Work order:
Please set down each of the lines below once more, exactly, omitting all pictures.

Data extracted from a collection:
· · · ·

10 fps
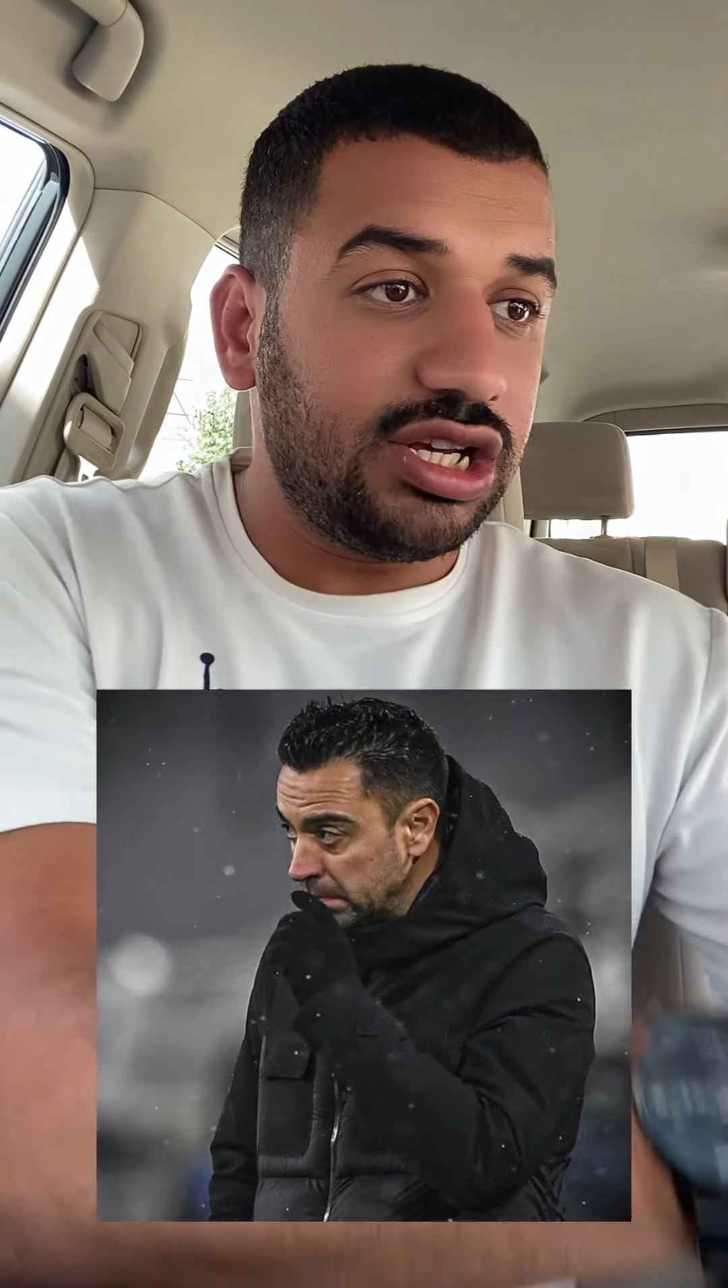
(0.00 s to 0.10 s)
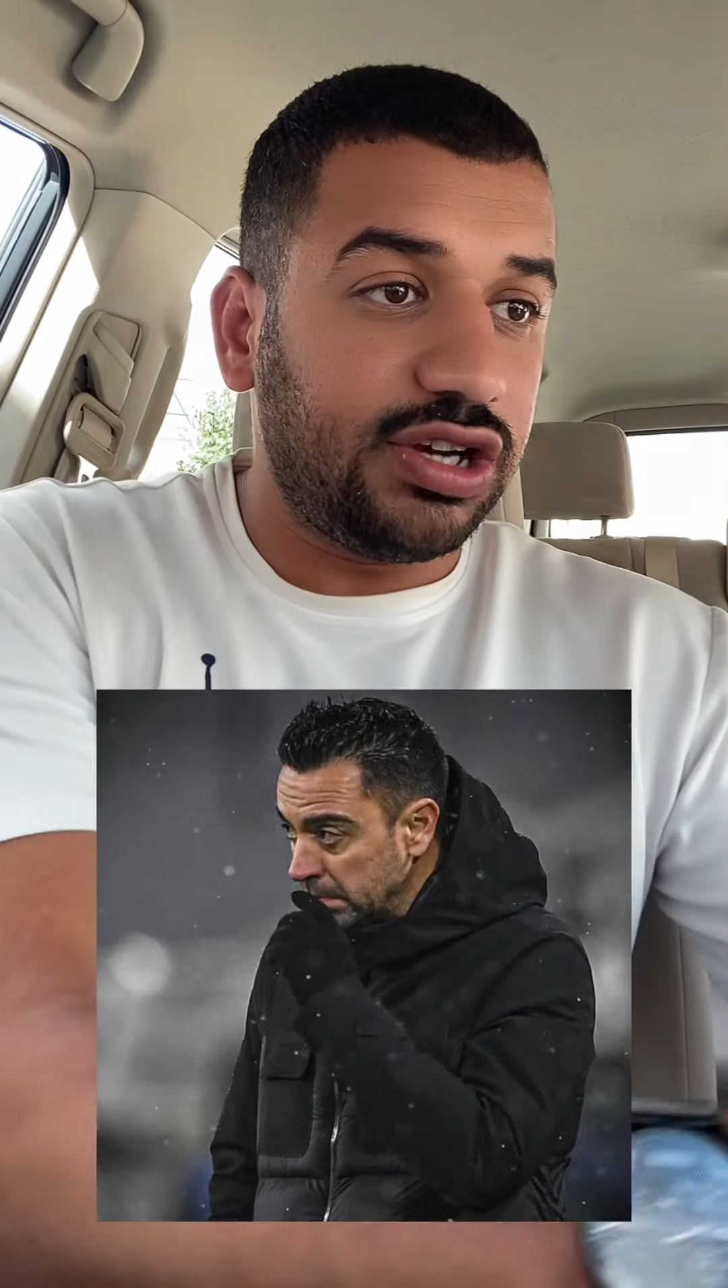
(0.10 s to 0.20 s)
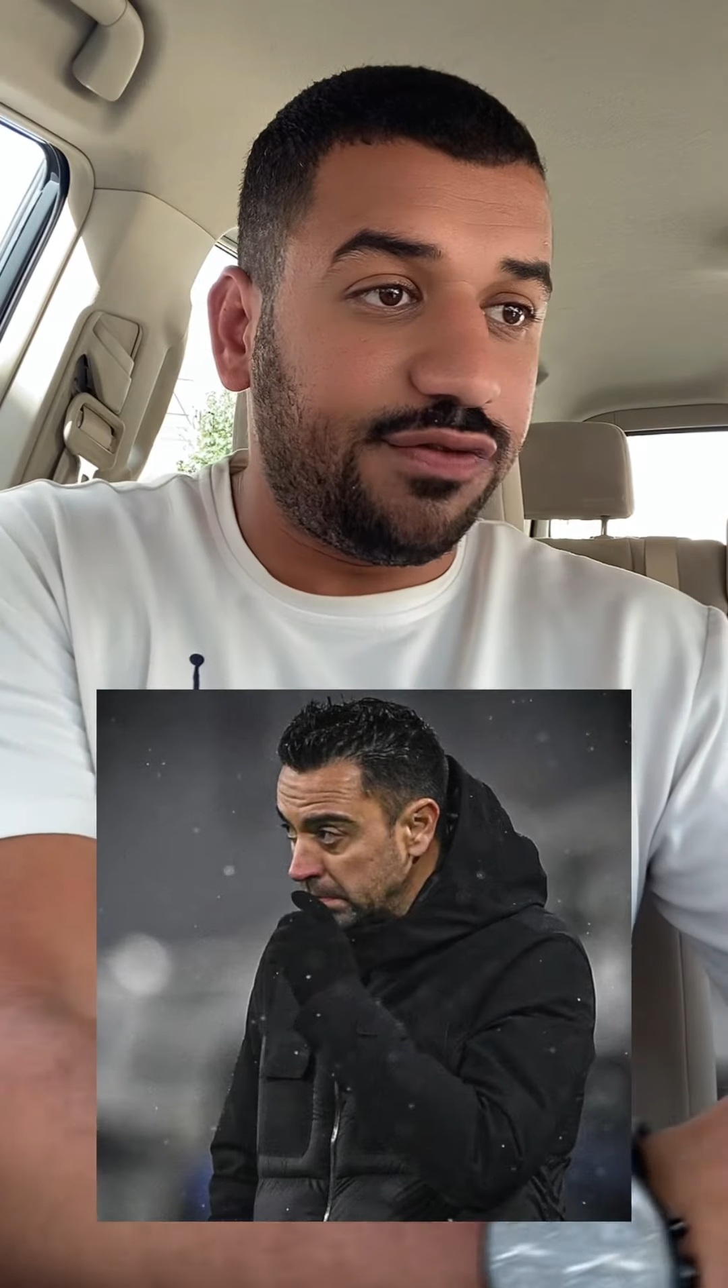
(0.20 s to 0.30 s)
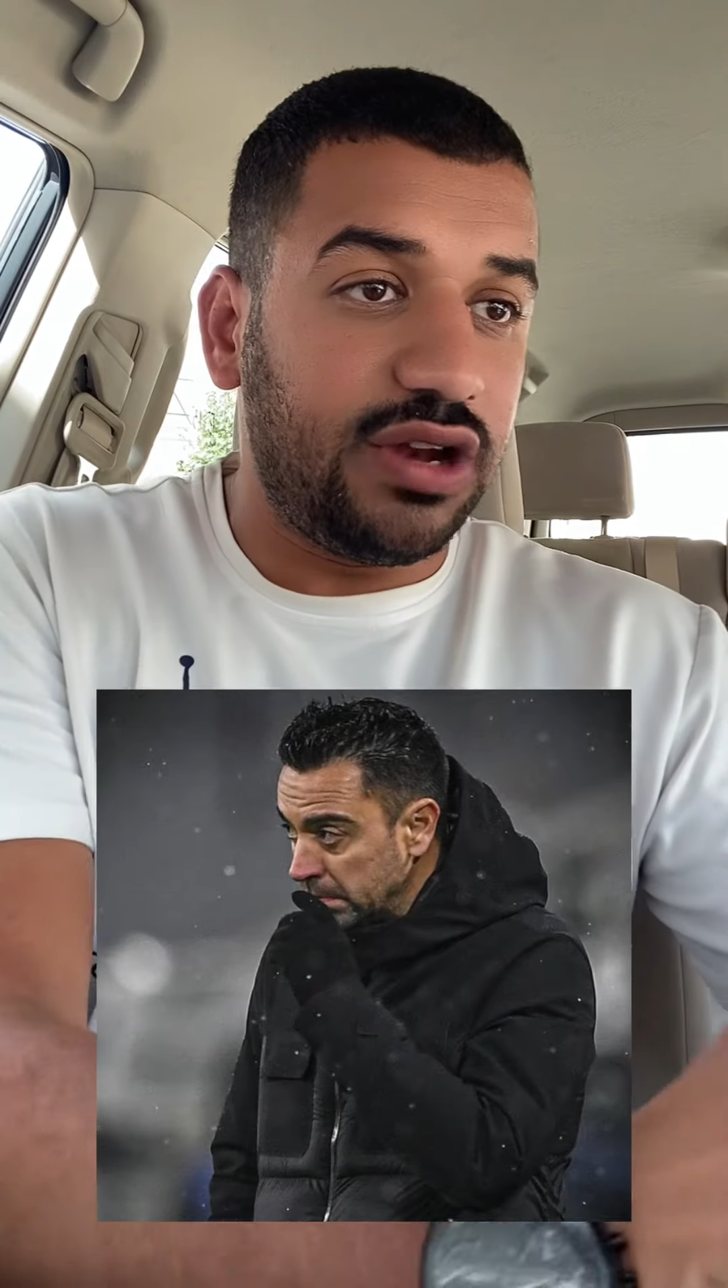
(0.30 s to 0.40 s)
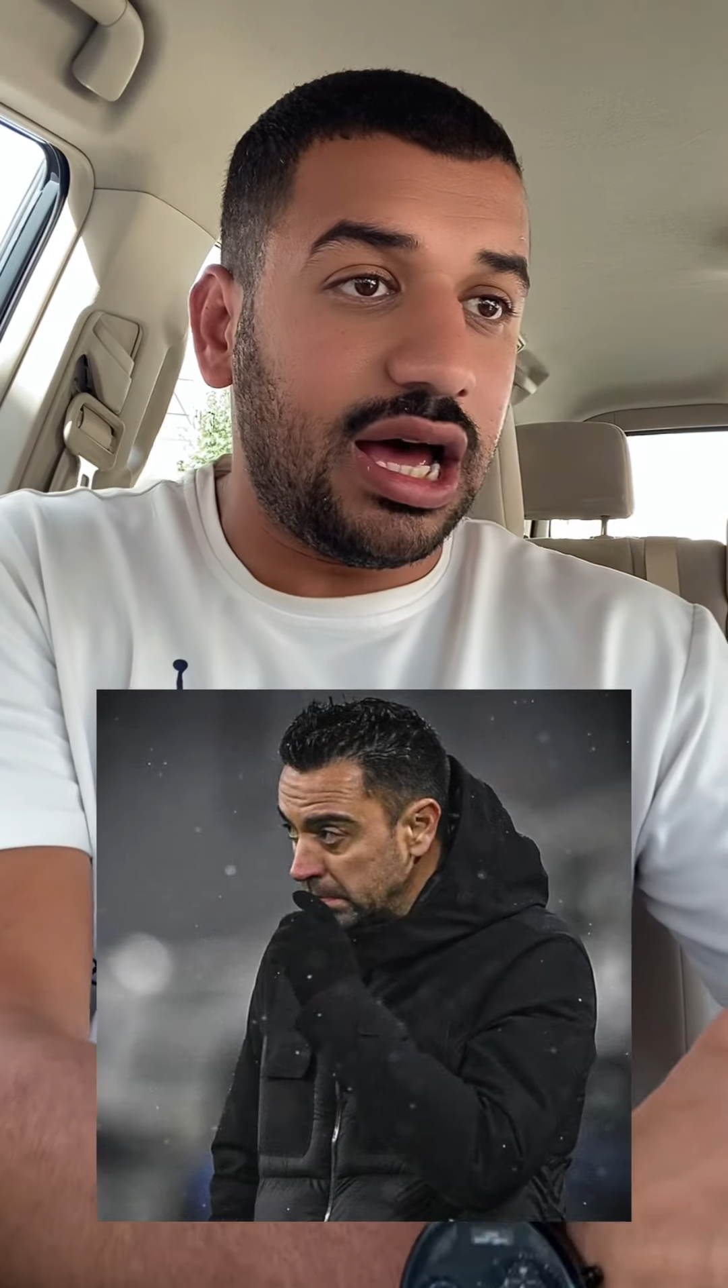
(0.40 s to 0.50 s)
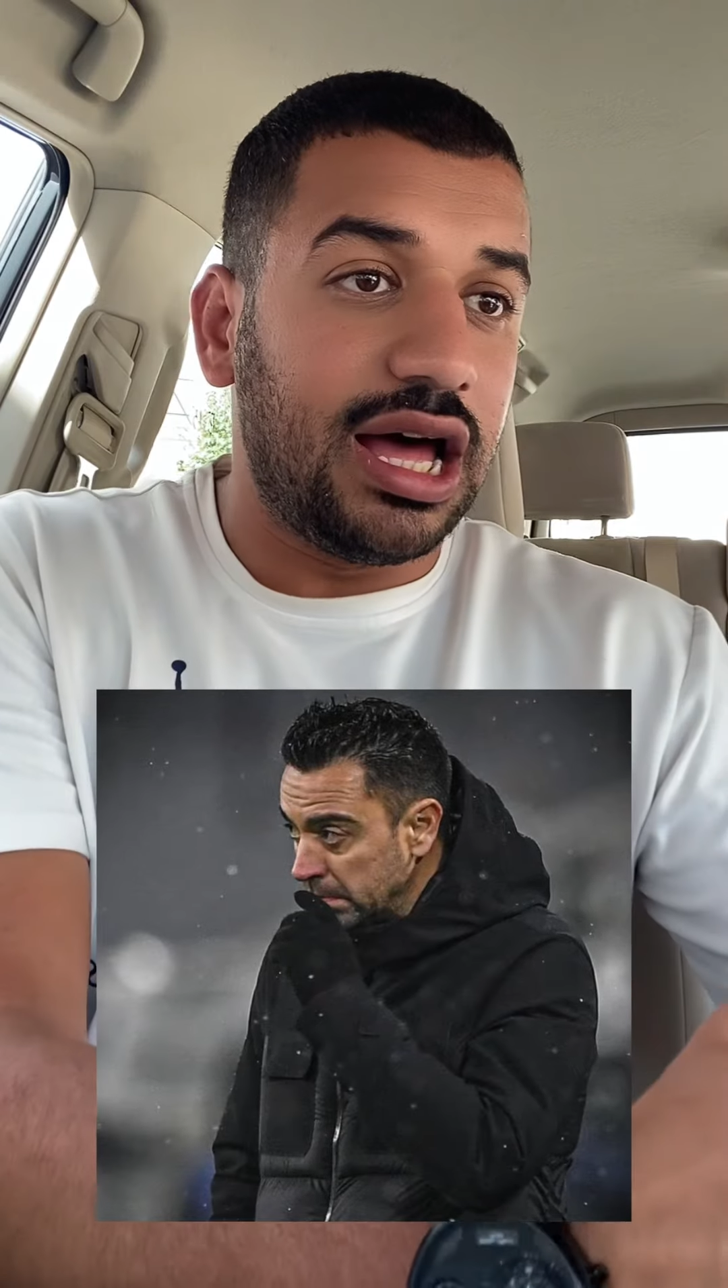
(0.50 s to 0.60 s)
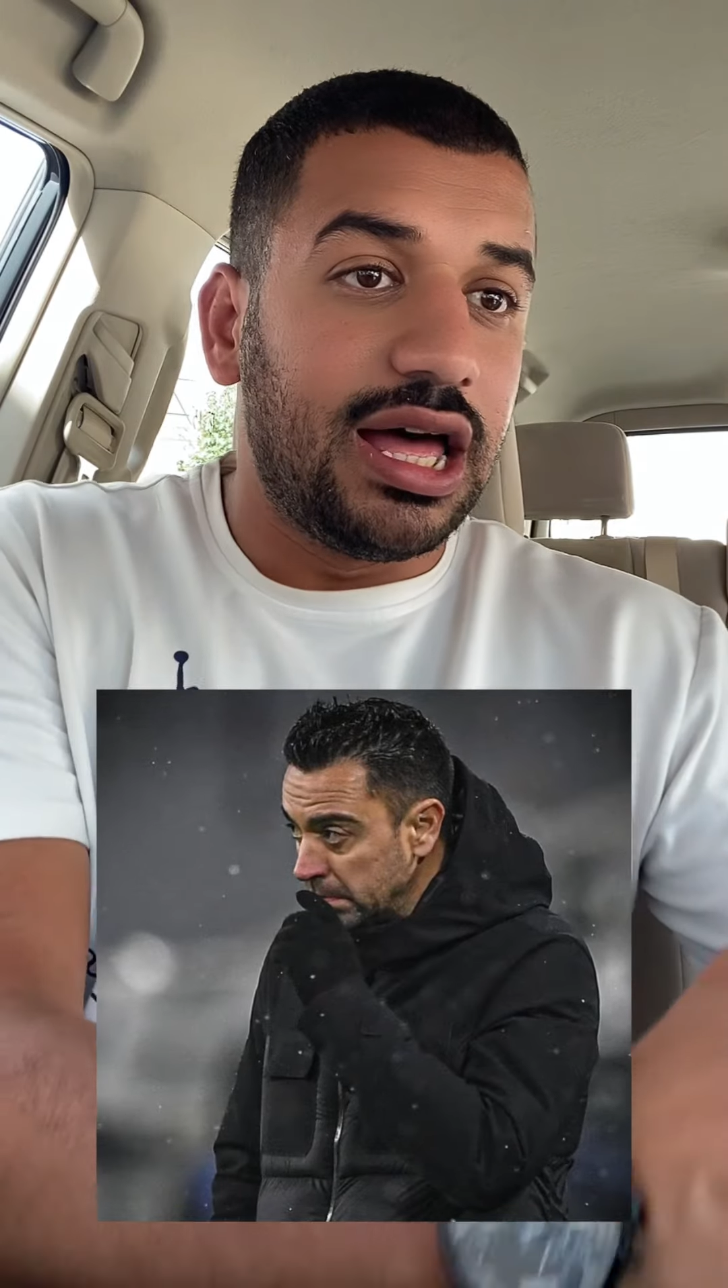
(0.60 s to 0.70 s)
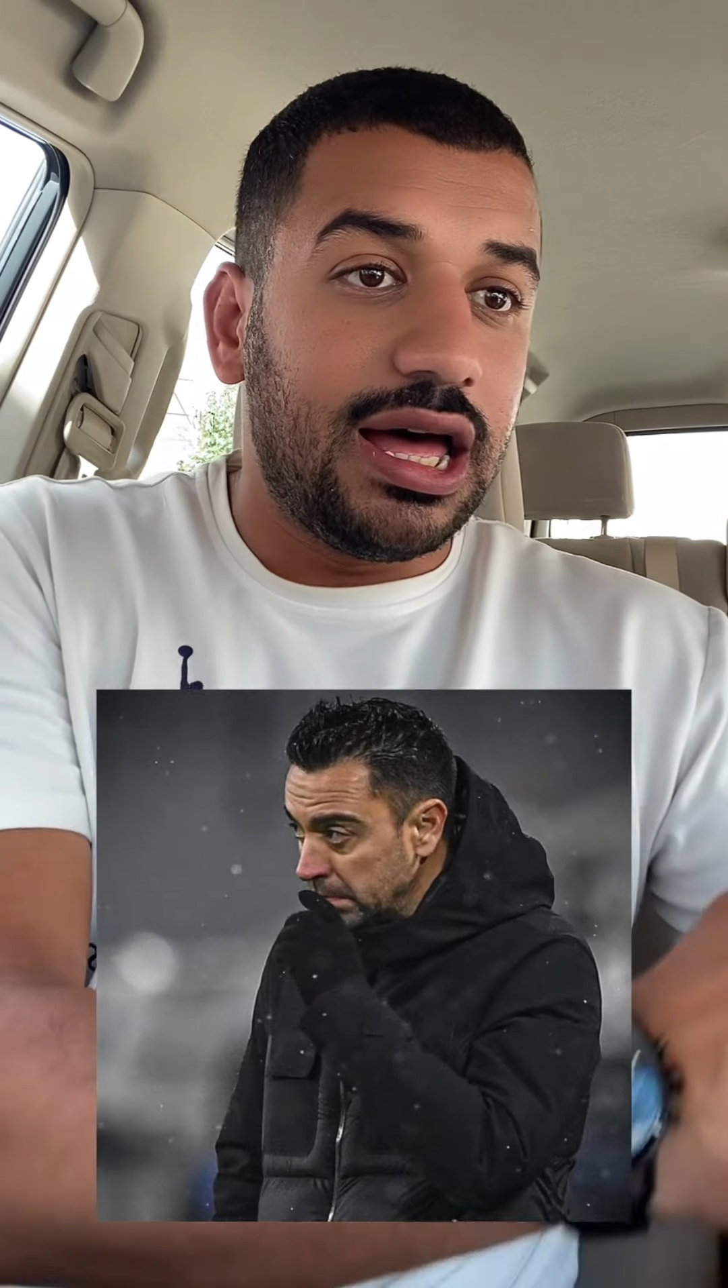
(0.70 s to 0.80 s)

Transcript: شفنا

· · · ·

Exercise output:
10 fps
(0.00 s to 0.10 s)
(0.10 s to 0.20 s)
(0.20 s to 0.30 s)
(0.30 s to 0.40 s)
(0.40 s to 0.50 s)
(0.50 s to 0.60 s)
(0.60 s to 0.70 s)
(0.70 s to 0.80 s)

Transcript: شفنا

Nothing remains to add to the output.